Truncated Text in the View

If you’ve been in web development for any amount of time, eventually you’ll run into the challenge of shortening the amount of text that is on your website. This will apply for certain areas on your pages and no matter what your software stack is, it seems like the first area to tackle truncating text is on the back-end. I would urge everyone to strongly reconsider not doing this server side because most of the time it is a client-side view’s concern and I’ll explain why…

Normally the text truncation comes when it doesn’t fit in a view that has been designed to be “pixel perfect”.

"The pixels are prefect!"

The above example clearly has some tight requirements as to how much text can be shown to keep these intros in the containing boxes. This could be calculated on the back end fairly well and sent on to the web page as such; however, this removes a lot of flexibility. Let’s take a look at the exact same news feed from a mobile view.
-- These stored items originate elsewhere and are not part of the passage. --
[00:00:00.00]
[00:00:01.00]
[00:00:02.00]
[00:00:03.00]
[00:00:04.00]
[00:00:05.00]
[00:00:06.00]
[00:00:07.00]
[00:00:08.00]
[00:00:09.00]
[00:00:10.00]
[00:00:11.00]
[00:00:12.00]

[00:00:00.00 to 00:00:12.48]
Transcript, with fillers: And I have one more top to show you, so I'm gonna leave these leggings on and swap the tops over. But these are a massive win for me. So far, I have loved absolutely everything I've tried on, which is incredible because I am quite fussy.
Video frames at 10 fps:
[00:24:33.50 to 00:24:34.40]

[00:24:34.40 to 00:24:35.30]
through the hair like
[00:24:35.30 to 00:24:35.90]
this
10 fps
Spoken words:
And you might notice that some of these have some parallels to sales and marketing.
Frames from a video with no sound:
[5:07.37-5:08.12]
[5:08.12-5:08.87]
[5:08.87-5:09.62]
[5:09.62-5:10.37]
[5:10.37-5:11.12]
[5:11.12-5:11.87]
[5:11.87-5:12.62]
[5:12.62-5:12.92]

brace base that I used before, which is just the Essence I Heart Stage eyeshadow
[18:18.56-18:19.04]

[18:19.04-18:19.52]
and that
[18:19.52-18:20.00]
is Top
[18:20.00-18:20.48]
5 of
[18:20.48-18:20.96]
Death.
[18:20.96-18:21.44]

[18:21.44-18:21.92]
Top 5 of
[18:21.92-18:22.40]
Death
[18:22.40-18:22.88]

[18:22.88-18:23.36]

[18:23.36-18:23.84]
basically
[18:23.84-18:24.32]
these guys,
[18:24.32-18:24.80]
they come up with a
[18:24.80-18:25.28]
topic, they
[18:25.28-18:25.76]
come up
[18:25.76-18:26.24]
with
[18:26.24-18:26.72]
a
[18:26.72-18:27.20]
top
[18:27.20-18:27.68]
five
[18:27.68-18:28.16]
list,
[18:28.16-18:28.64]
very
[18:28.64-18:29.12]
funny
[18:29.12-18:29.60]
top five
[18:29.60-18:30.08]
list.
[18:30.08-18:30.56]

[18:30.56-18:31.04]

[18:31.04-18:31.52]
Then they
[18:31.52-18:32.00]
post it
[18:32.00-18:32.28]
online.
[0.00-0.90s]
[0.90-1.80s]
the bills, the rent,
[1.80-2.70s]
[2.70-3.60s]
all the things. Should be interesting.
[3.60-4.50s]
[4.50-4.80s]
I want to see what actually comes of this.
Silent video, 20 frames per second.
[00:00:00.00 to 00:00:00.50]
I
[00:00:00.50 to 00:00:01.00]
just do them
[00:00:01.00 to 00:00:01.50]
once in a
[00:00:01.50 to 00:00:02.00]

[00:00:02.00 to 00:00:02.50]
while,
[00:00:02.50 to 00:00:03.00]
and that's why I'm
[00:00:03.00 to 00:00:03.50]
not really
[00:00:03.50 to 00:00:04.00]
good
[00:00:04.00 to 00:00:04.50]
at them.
"Behold, pixels are still stable

It seems even more text is truncated for this view; which makes sense. If you were to truncate on the server side it would become a fools errand to try and send any number of combinations of truncated text for each kind of view.

This problem becomes even more compounded when you begin to factor in the different kinds of font-faces you use and how they are rendered on different kinds of devices. It seems pretty clear this is a view concern; and not only a view concern, but one that should be handled client side with some css and javascript trickery.

I’m not saying to never, ever truncate data server side. What I am saying is do not truncate the data for these kinds of view requirements server side. It will end up not looking good for many different clients. Instead, pick a sensible big chunk of intro text and stick with that. It never seems to hurt sending too much over too little.